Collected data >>
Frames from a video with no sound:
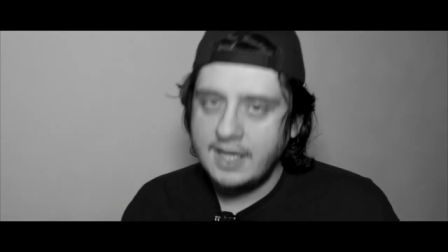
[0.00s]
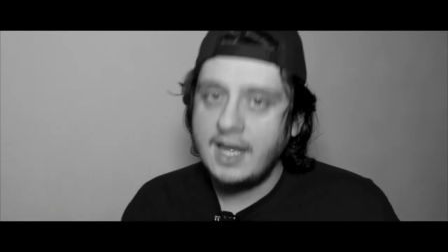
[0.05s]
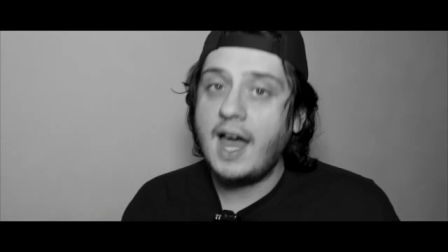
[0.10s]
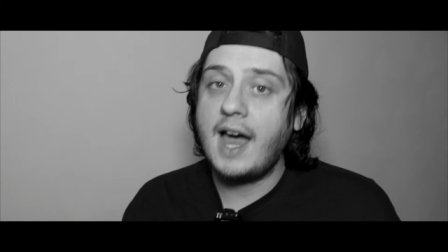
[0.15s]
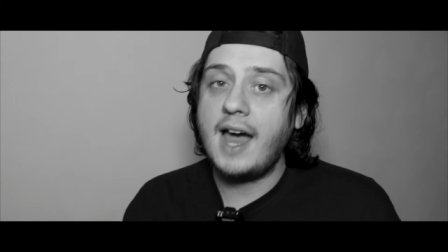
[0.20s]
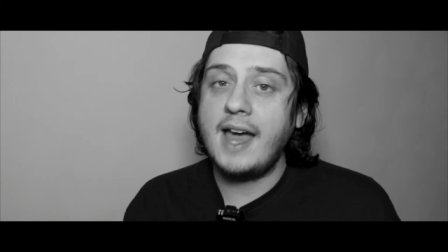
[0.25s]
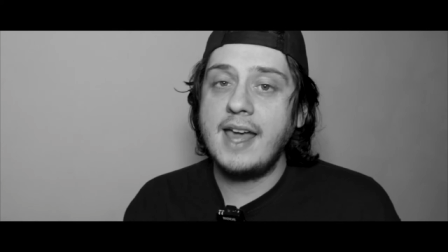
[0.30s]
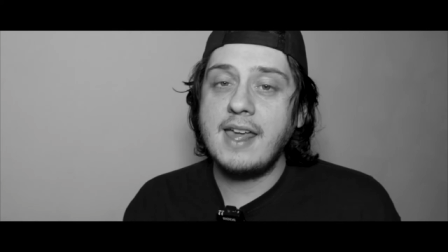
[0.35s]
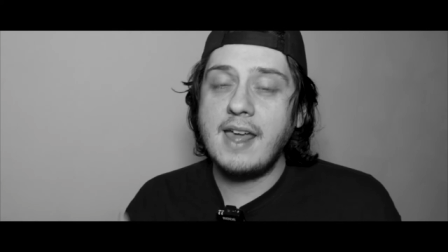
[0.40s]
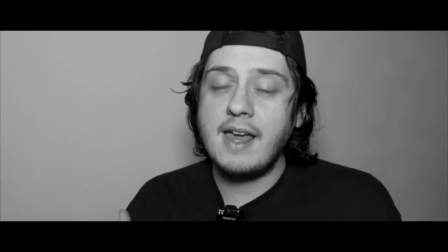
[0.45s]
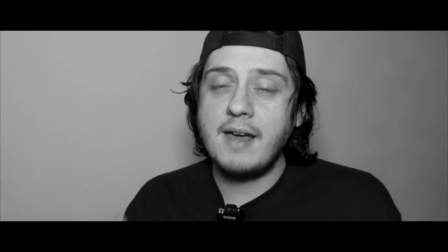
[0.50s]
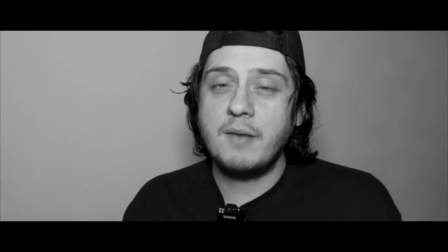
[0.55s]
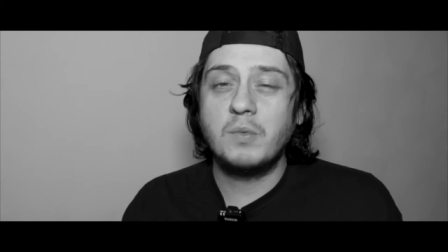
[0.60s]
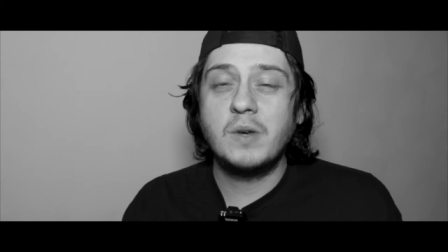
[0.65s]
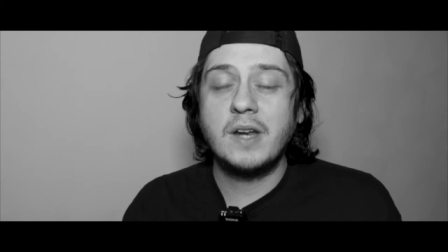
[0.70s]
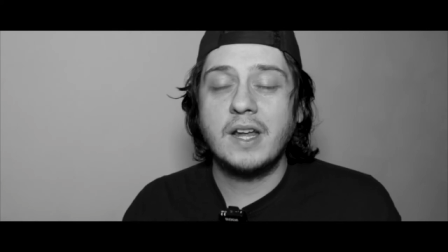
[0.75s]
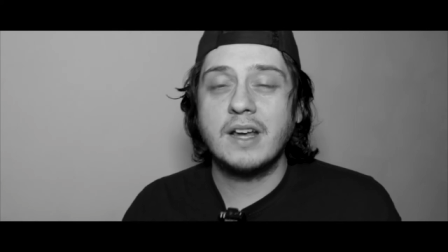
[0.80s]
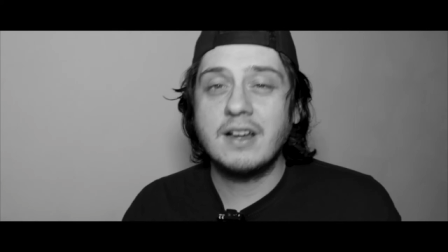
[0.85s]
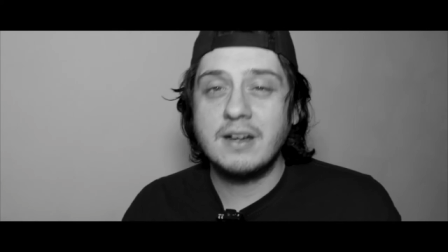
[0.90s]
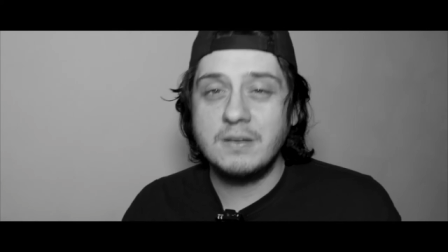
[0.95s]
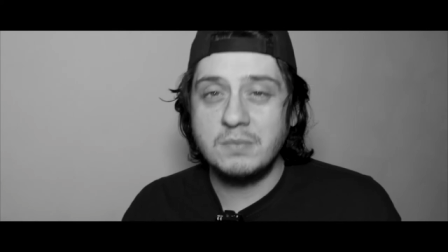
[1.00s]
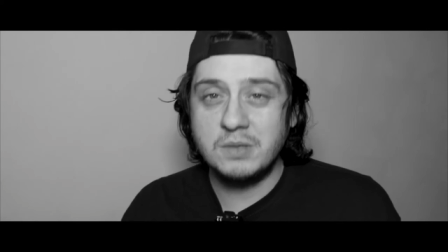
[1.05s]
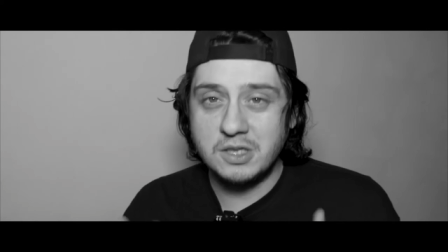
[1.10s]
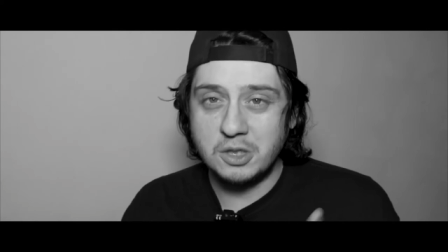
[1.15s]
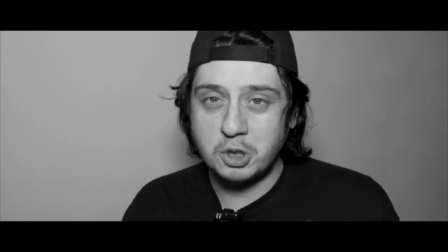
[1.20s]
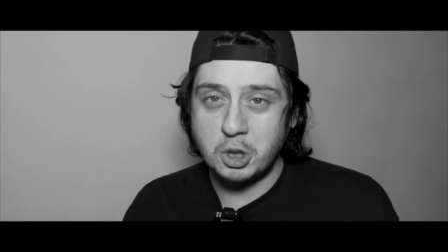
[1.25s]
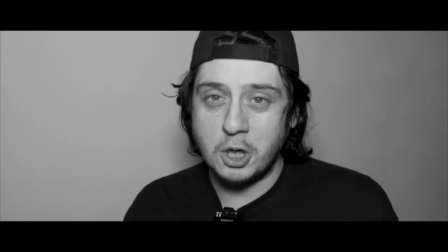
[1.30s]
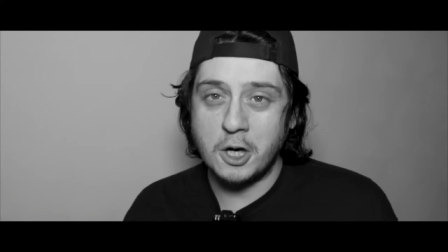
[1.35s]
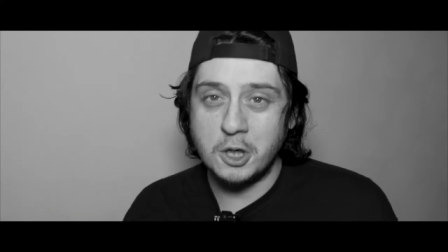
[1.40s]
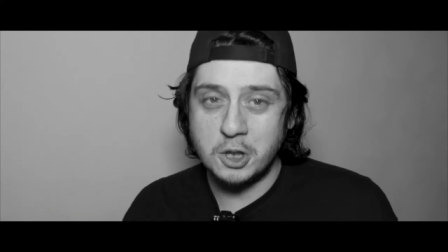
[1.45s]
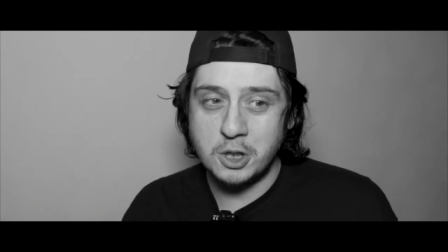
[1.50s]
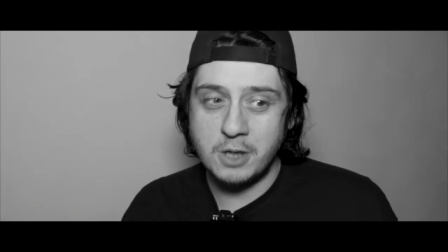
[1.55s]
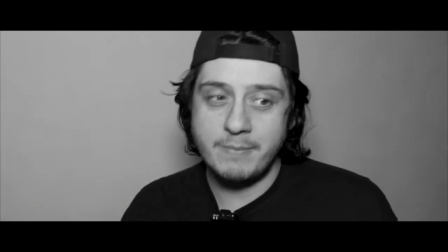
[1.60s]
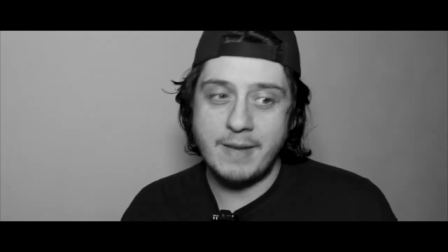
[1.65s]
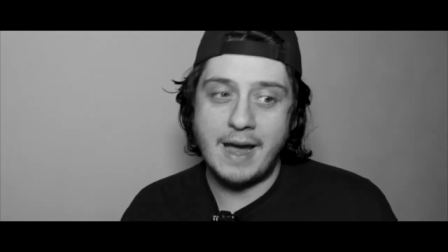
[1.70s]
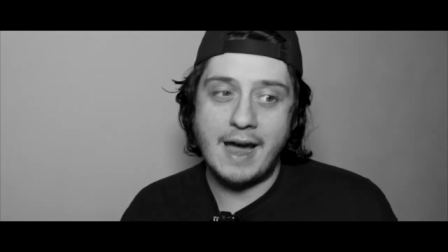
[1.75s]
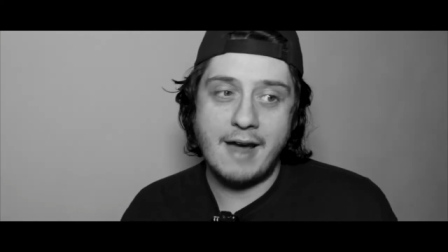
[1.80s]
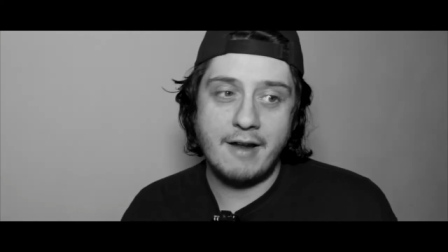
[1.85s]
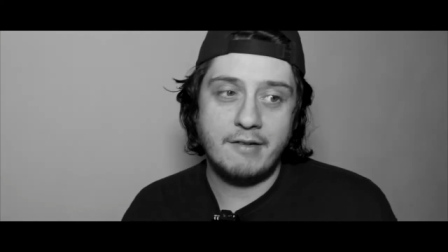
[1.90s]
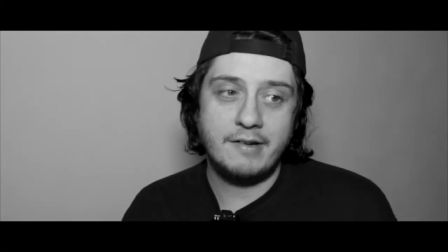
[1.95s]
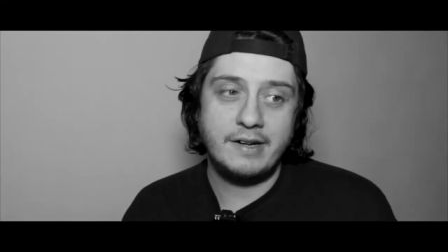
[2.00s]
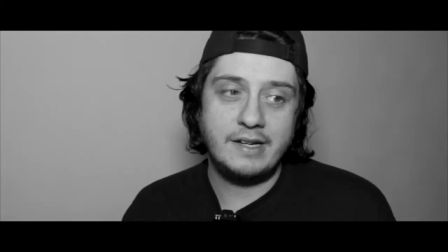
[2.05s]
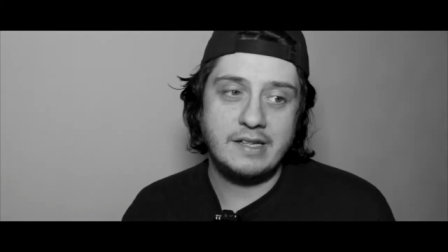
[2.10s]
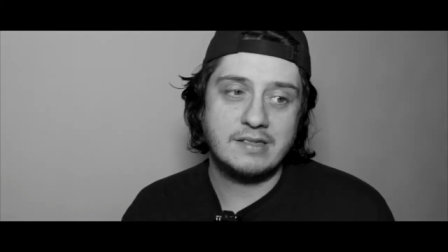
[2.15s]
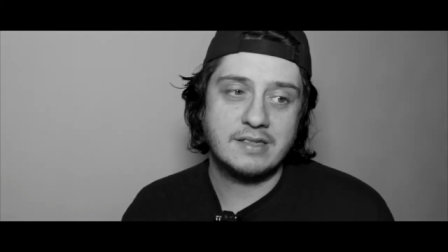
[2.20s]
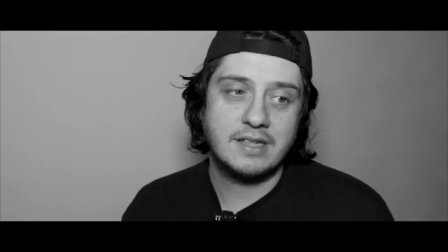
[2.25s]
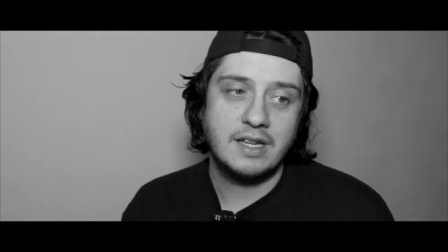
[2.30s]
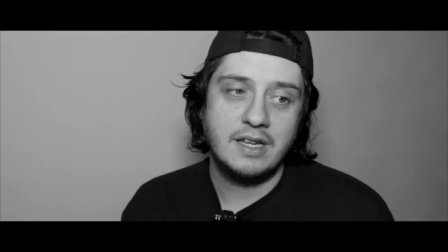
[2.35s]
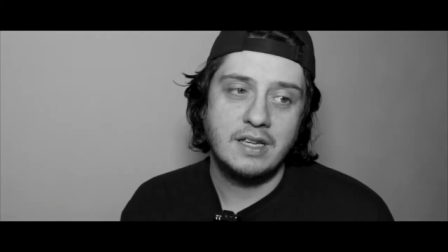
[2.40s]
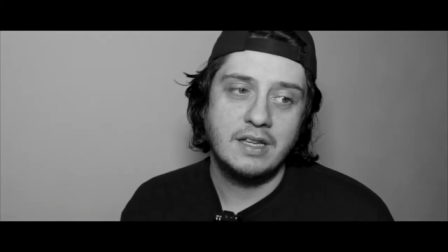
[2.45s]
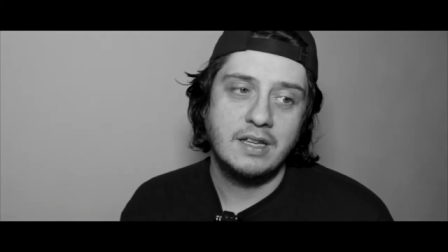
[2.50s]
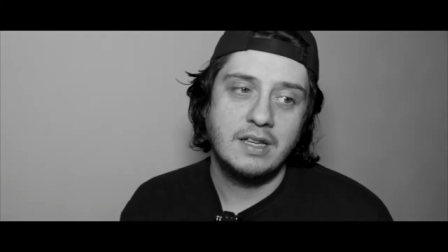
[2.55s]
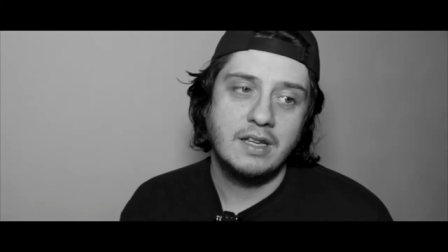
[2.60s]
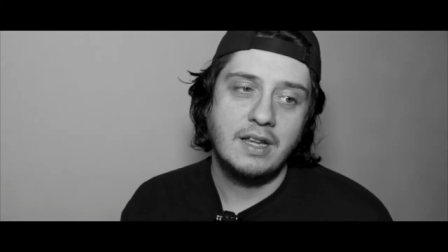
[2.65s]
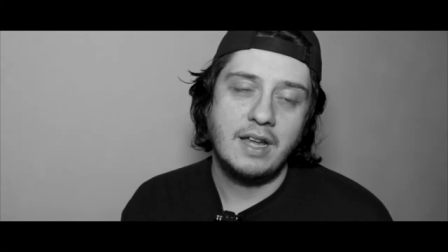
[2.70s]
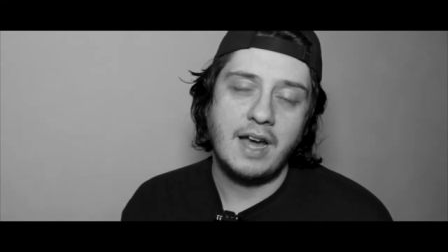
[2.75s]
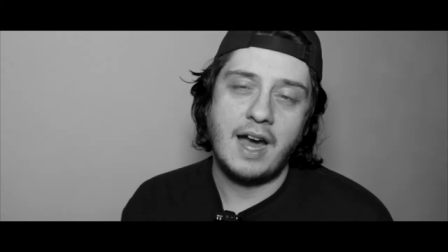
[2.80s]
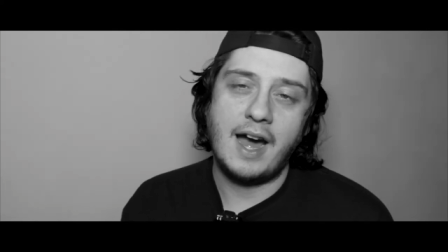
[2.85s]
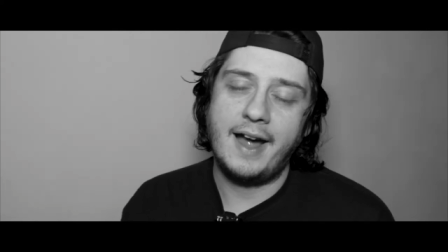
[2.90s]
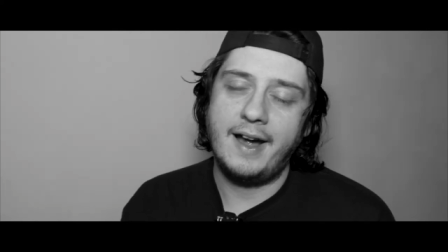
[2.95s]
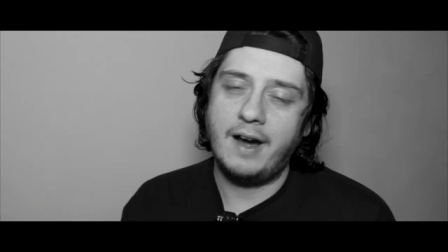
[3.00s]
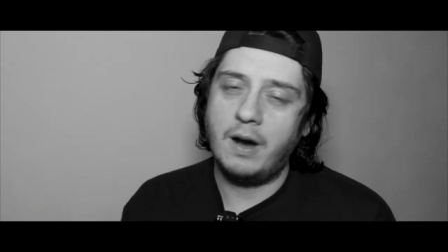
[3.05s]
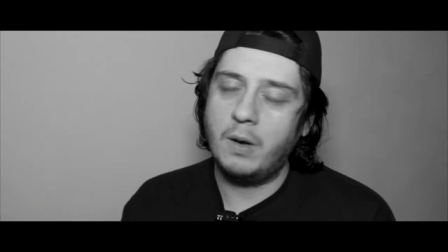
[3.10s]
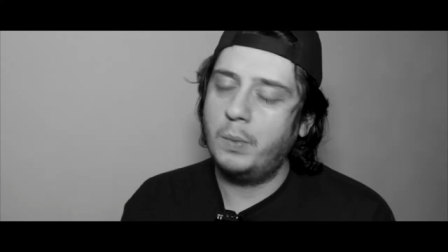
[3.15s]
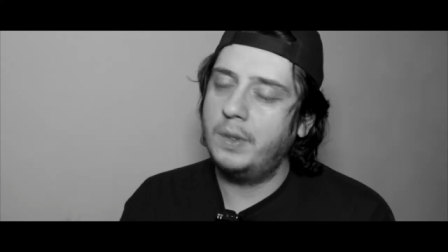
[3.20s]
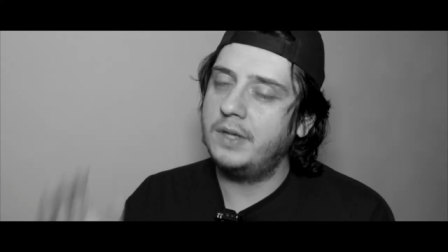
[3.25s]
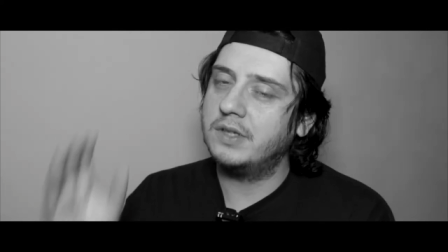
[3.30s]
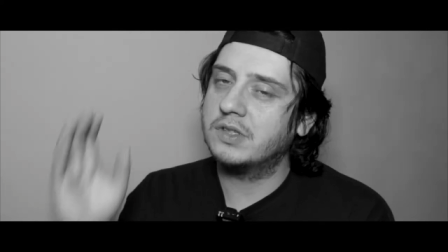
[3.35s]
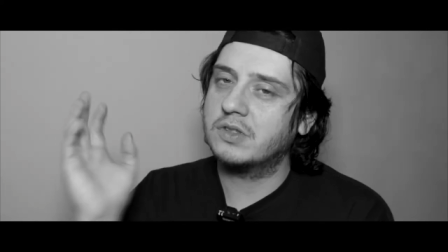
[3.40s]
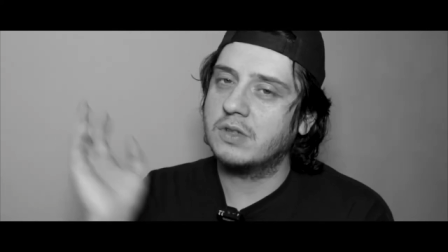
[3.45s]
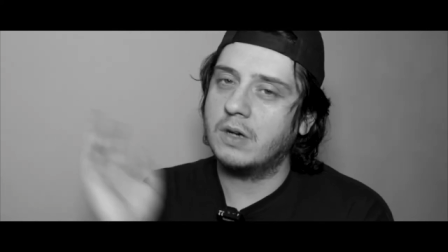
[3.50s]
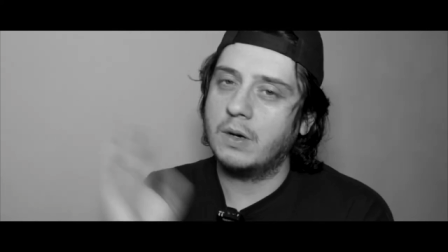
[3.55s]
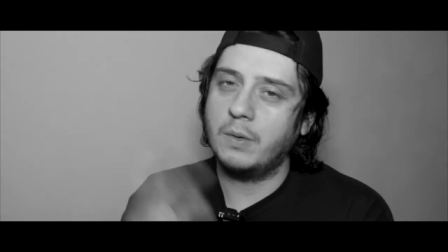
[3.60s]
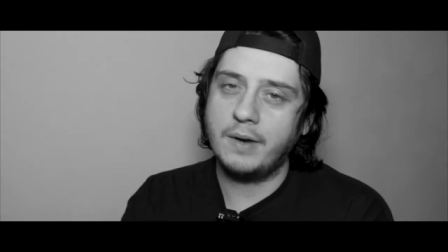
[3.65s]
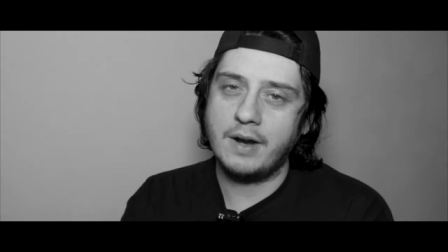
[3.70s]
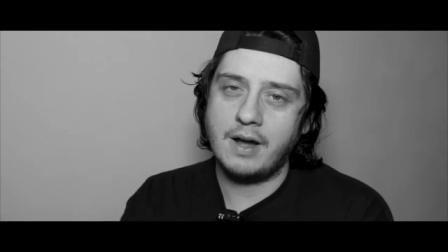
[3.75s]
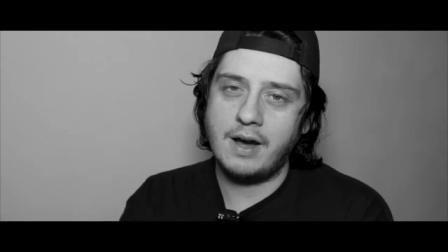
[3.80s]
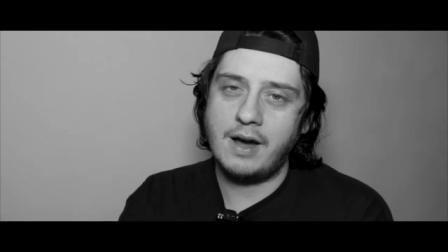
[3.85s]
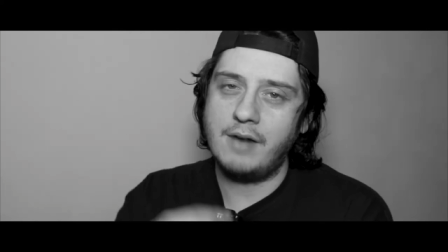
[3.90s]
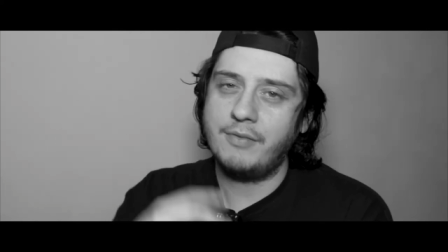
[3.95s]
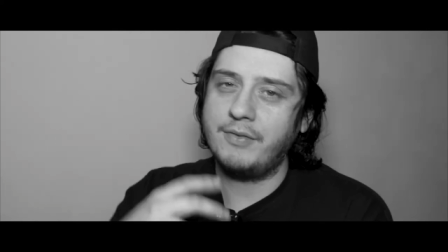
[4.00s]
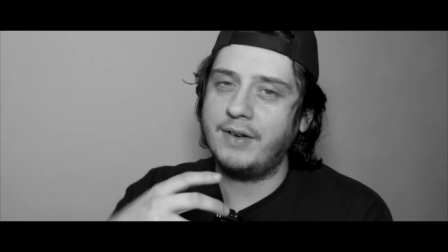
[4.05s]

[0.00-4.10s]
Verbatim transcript: I am. When it comes to charging batteries, I always throw it off.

WHAT THIS TASK INVOLVES >>
Your task is to repeat the entries above exactly, omitting the pictures.

EXERCISE SOLUTION >>
Frames from a video with no sound:
[0.00s]
[0.05s]
[0.10s]
[0.15s]
[0.20s]
[0.25s]
[0.30s]
[0.35s]
[0.40s]
[0.45s]
[0.50s]
[0.55s]
[0.60s]
[0.65s]
[0.70s]
[0.75s]
[0.80s]
[0.85s]
[0.90s]
[0.95s]
[1.00s]
[1.05s]
[1.10s]
[1.15s]
[1.20s]
[1.25s]
[1.30s]
[1.35s]
[1.40s]
[1.45s]
[1.50s]
[1.55s]
[1.60s]
[1.65s]
[1.70s]
[1.75s]
[1.80s]
[1.85s]
[1.90s]
[1.95s]
[2.00s]
[2.05s]
[2.10s]
[2.15s]
[2.20s]
[2.25s]
[2.30s]
[2.35s]
[2.40s]
[2.45s]
[2.50s]
[2.55s]
[2.60s]
[2.65s]
[2.70s]
[2.75s]
[2.80s]
[2.85s]
[2.90s]
[2.95s]
[3.00s]
[3.05s]
[3.10s]
[3.15s]
[3.20s]
[3.25s]
[3.30s]
[3.35s]
[3.40s]
[3.45s]
[3.50s]
[3.55s]
[3.60s]
[3.65s]
[3.70s]
[3.75s]
[3.80s]
[3.85s]
[3.90s]
[3.95s]
[4.00s]
[4.05s]

[0.00-4.10s]
Verbatim transcript: I am. When it comes to charging batteries, I always throw it off.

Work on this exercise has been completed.